- [Action item]: The pictures in the data below are to be omitted; all else must be duplicated exactly.

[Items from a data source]

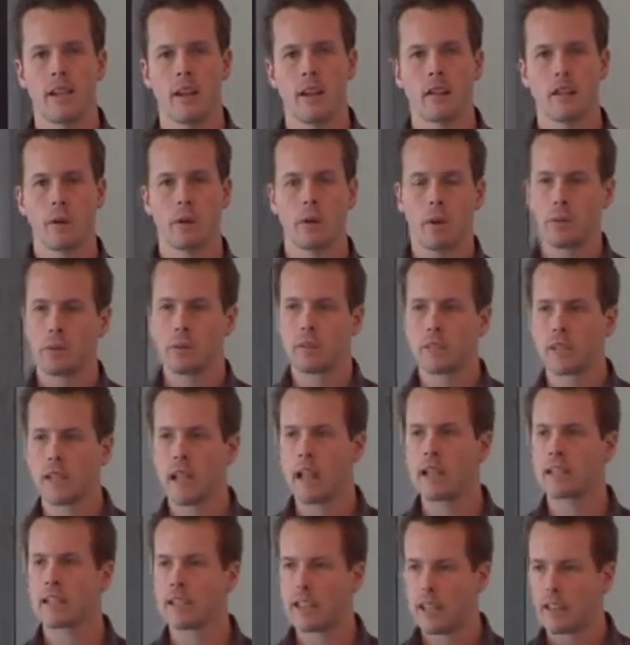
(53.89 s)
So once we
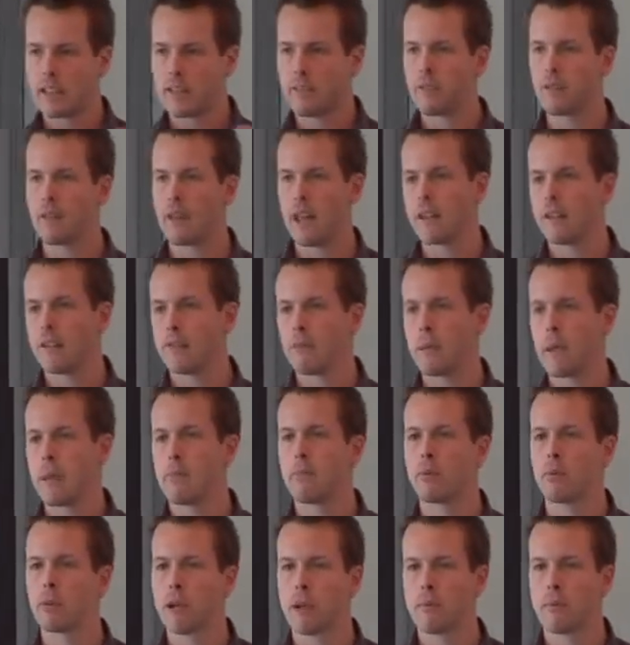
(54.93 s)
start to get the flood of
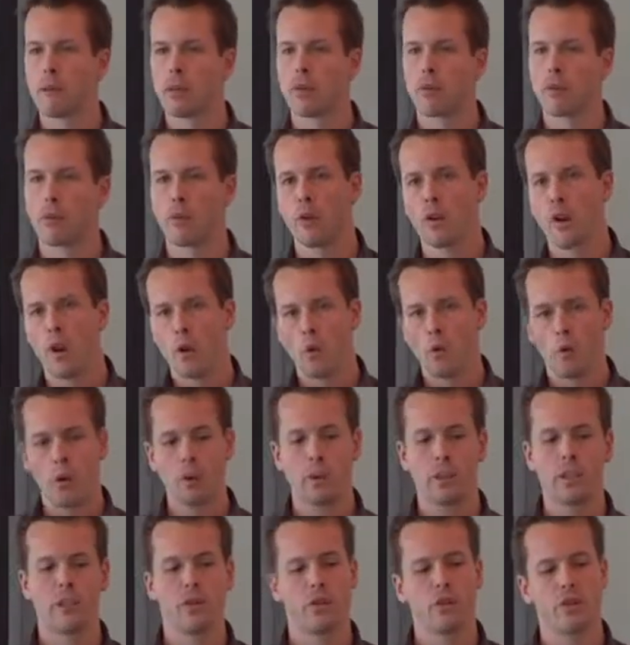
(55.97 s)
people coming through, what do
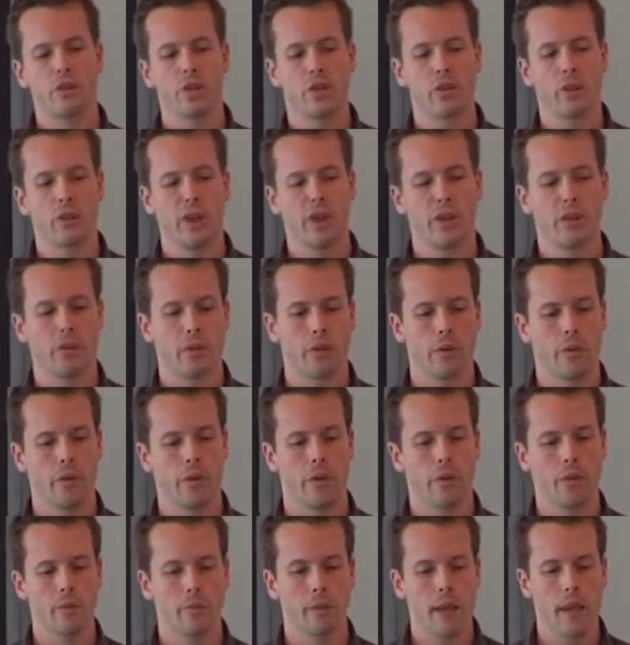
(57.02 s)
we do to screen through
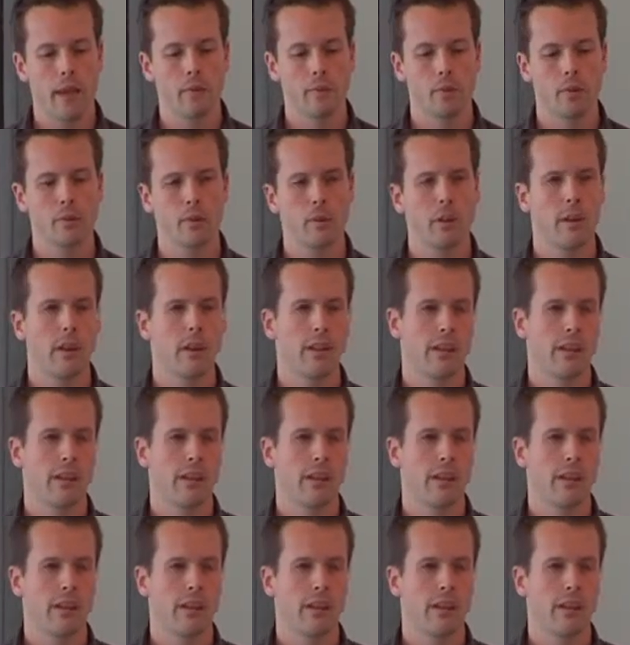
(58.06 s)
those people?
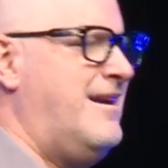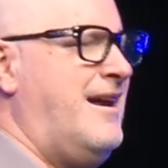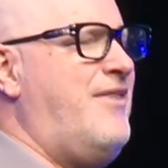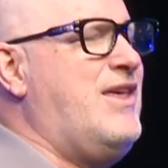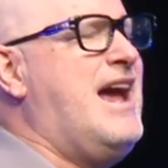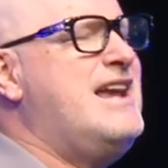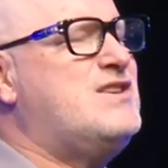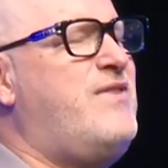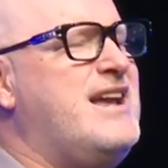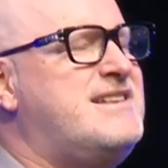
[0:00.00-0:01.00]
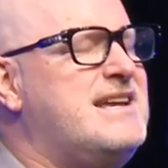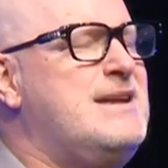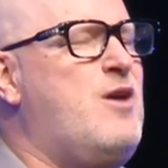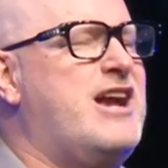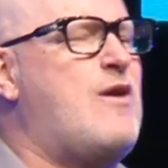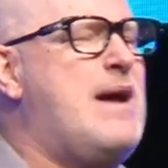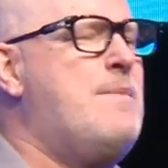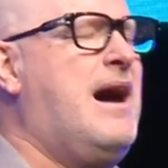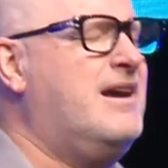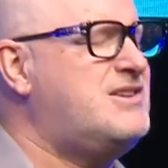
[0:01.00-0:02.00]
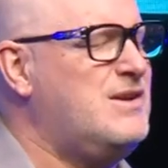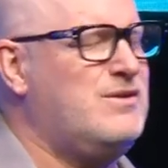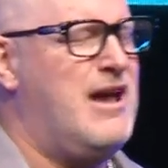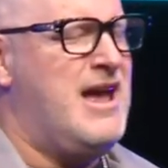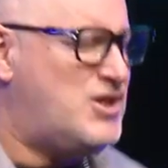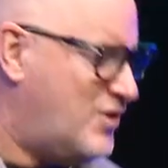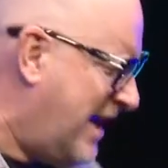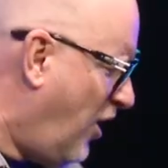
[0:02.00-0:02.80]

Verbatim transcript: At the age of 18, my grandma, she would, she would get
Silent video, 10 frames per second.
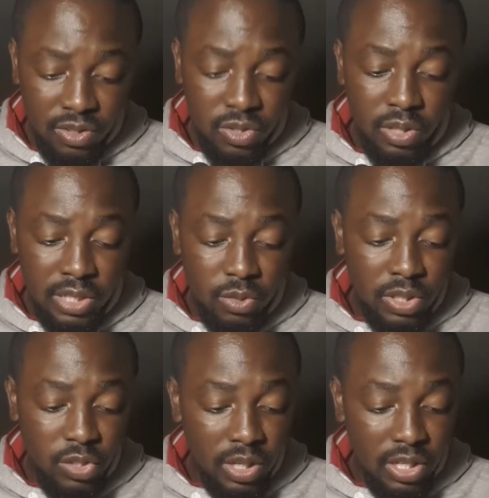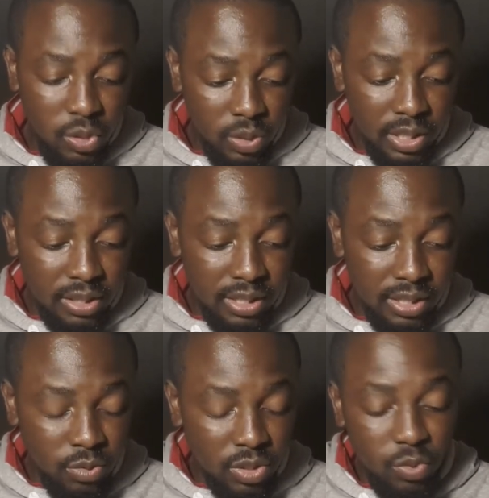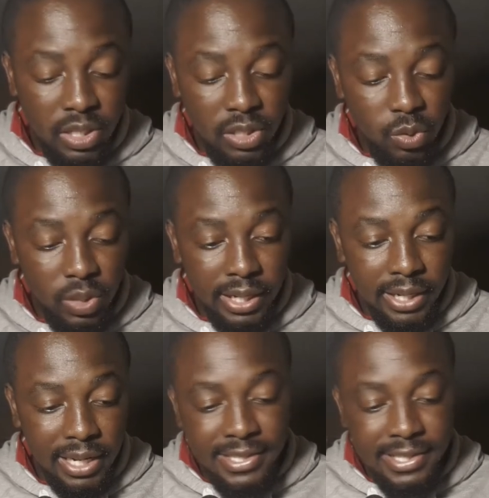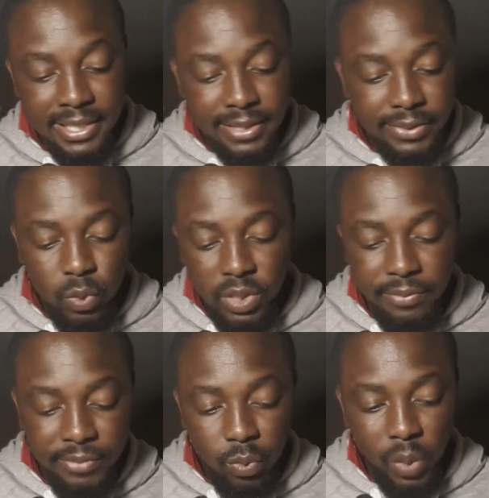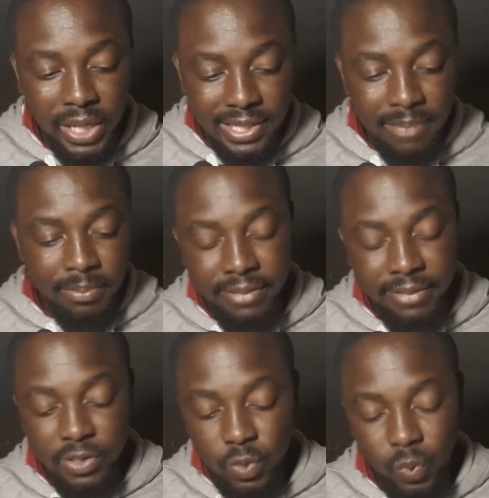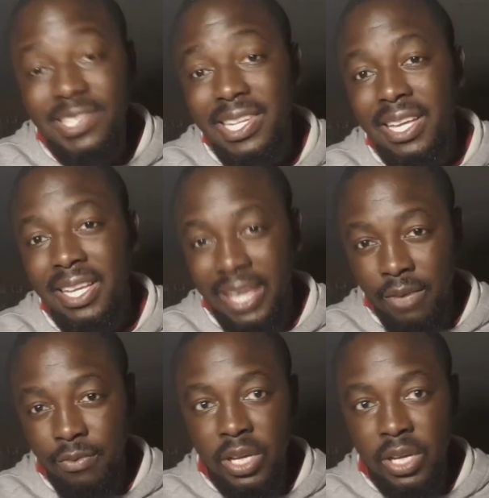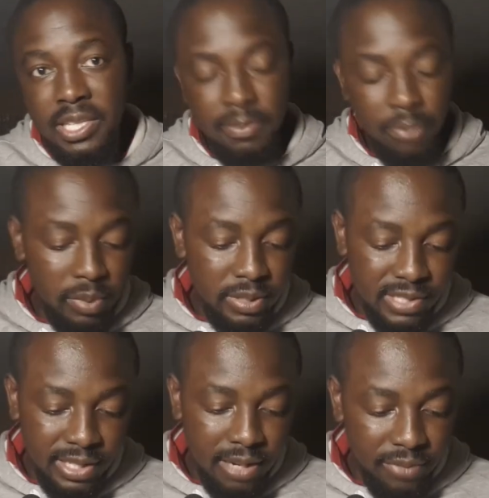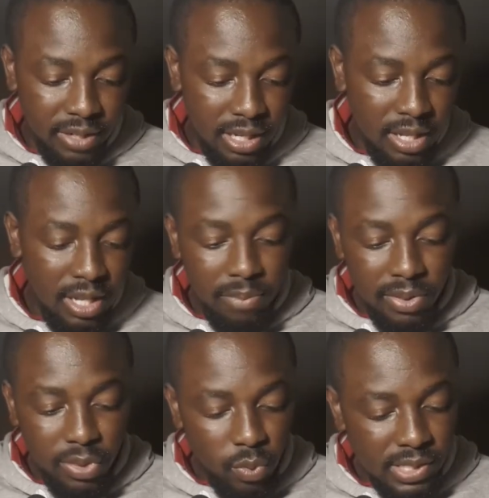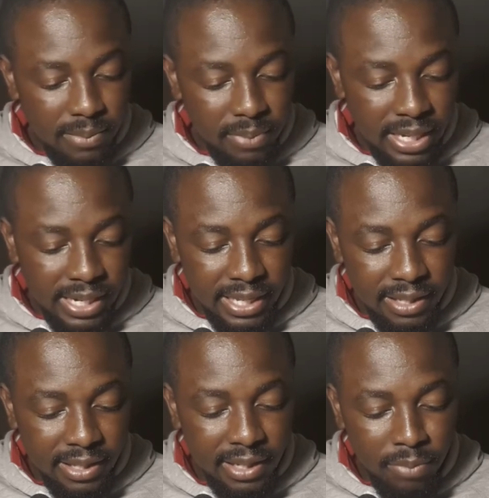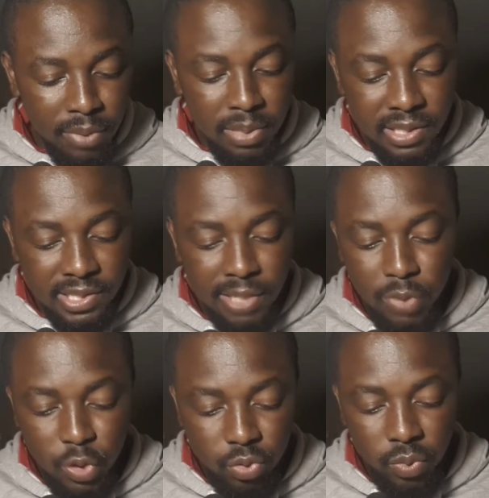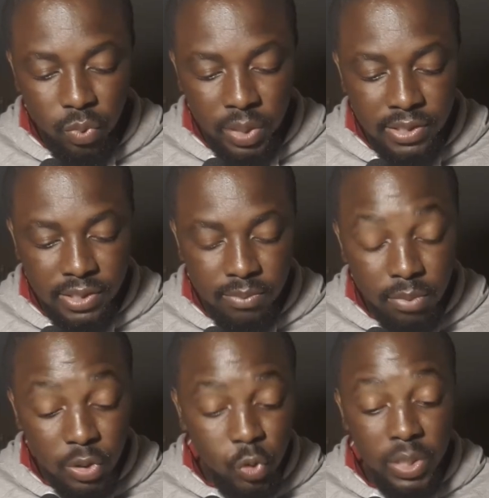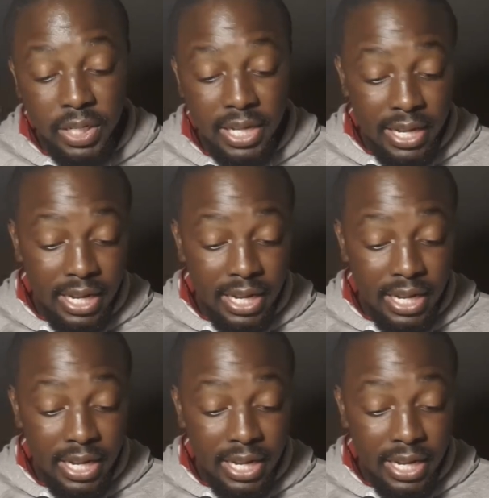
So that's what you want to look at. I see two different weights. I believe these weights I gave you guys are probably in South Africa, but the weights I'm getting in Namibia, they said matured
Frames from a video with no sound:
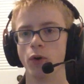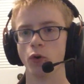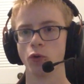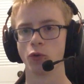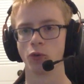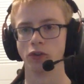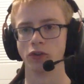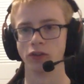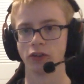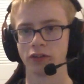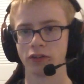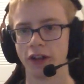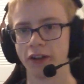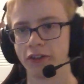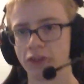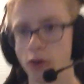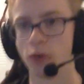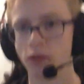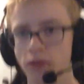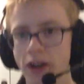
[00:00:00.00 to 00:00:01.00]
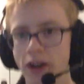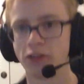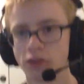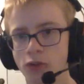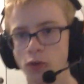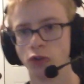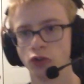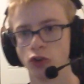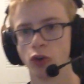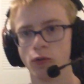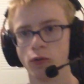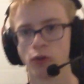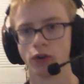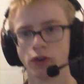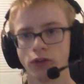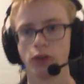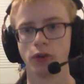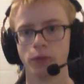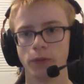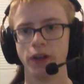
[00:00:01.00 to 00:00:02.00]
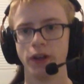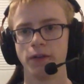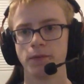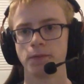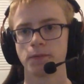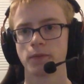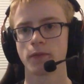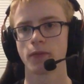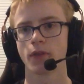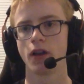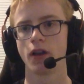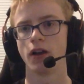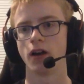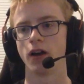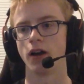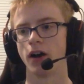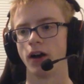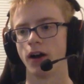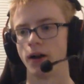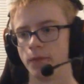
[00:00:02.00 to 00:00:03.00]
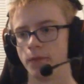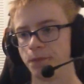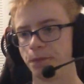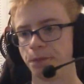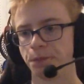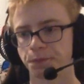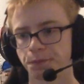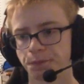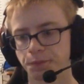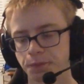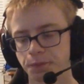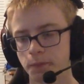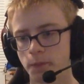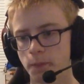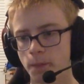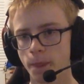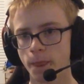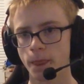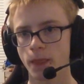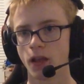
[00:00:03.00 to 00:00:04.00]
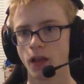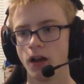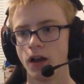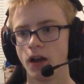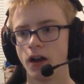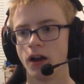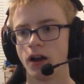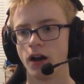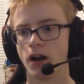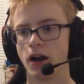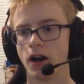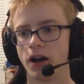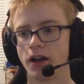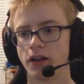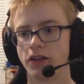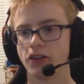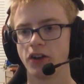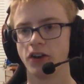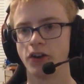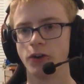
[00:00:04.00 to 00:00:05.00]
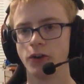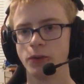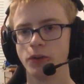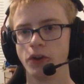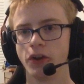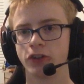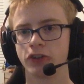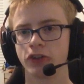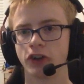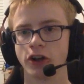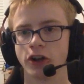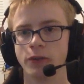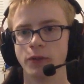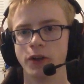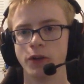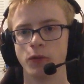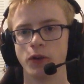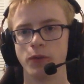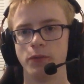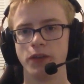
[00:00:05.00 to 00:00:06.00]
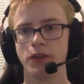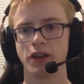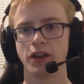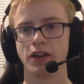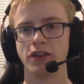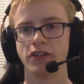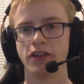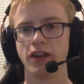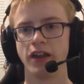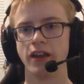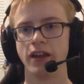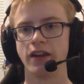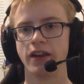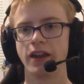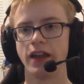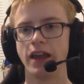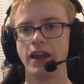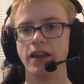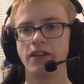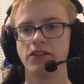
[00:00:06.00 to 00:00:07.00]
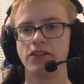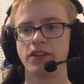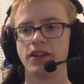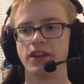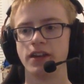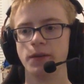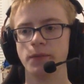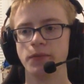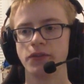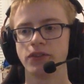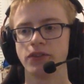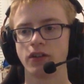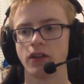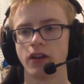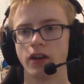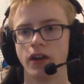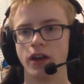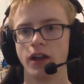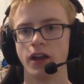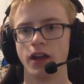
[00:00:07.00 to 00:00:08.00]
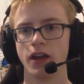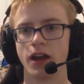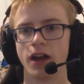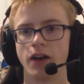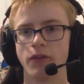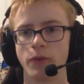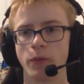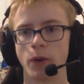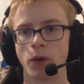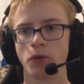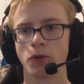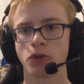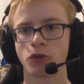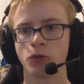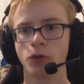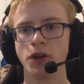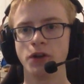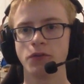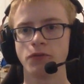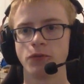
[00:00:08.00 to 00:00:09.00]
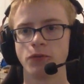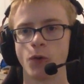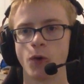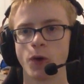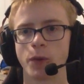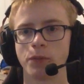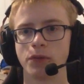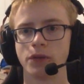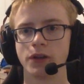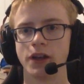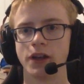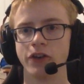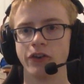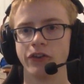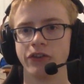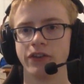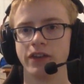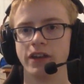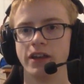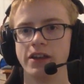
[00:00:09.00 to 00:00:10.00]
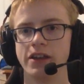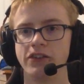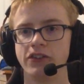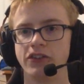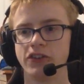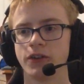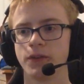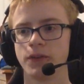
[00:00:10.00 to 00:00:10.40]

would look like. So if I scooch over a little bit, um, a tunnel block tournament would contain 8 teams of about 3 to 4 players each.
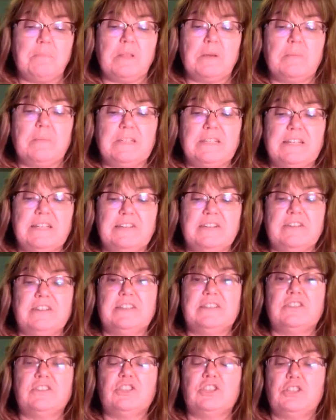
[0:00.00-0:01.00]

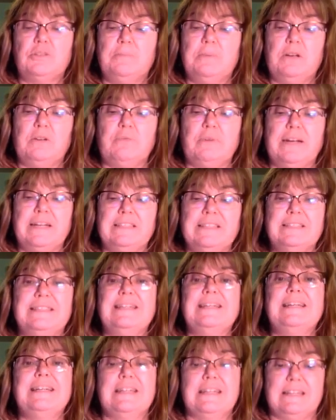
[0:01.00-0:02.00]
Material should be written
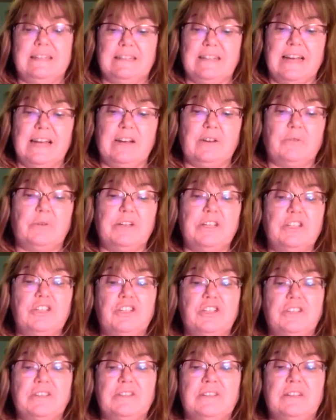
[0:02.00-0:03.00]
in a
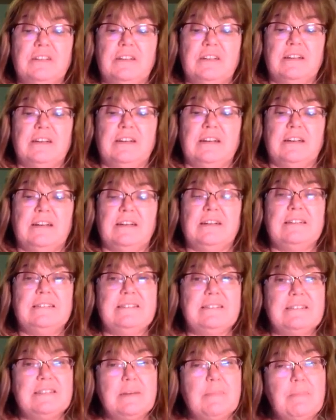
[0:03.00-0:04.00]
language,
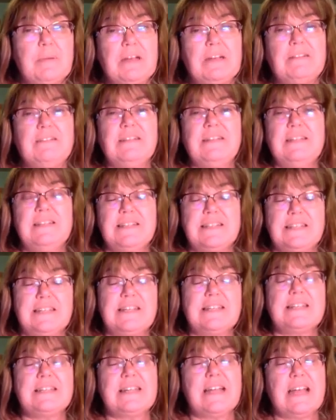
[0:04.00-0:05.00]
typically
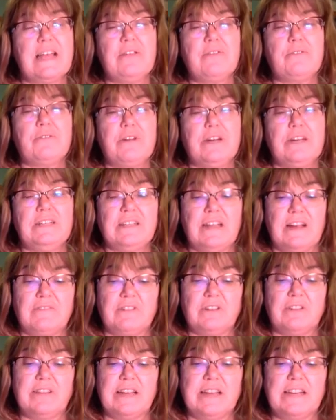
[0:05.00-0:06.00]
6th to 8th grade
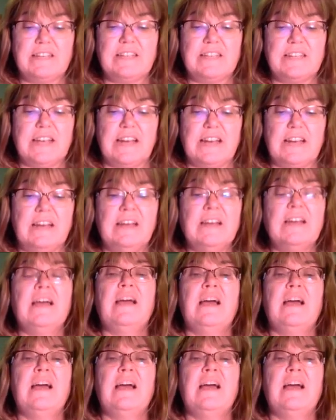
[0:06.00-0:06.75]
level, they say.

- [Answer space]:
(53.89 s)
So once we
(54.93 s)
start to get the flood of
(55.97 s)
people coming through, what do
(57.02 s)
we do to screen through
(58.06 s)
those people?
[0:00.00-0:01.00]
[0:01.00-0:02.00]
[0:02.00-0:02.80]

Verbatim transcript: At the age of 18, my grandma, she would, she would get
Silent video, 10 frames per second.
So that's what you want to look at. I see two different weights. I believe these weights I gave you guys are probably in South Africa, but the weights I'm getting in Namibia, they said matured
Frames from a video with no sound:
[00:00:00.00 to 00:00:01.00]
[00:00:01.00 to 00:00:02.00]
[00:00:02.00 to 00:00:03.00]
[00:00:03.00 to 00:00:04.00]
[00:00:04.00 to 00:00:05.00]
[00:00:05.00 to 00:00:06.00]
[00:00:06.00 to 00:00:07.00]
[00:00:07.00 to 00:00:08.00]
[00:00:08.00 to 00:00:09.00]
[00:00:09.00 to 00:00:10.00]
[00:00:10.00 to 00:00:10.40]

would look like. So if I scooch over a little bit, um, a tunnel block tournament would contain 8 teams of about 3 to 4 players each.
[0:00.00-0:01.00]

[0:01.00-0:02.00]
Material should be written
[0:02.00-0:03.00]
in a
[0:03.00-0:04.00]
language,
[0:04.00-0:05.00]
typically
[0:05.00-0:06.00]
6th to 8th grade
[0:06.00-0:06.75]
level, they say.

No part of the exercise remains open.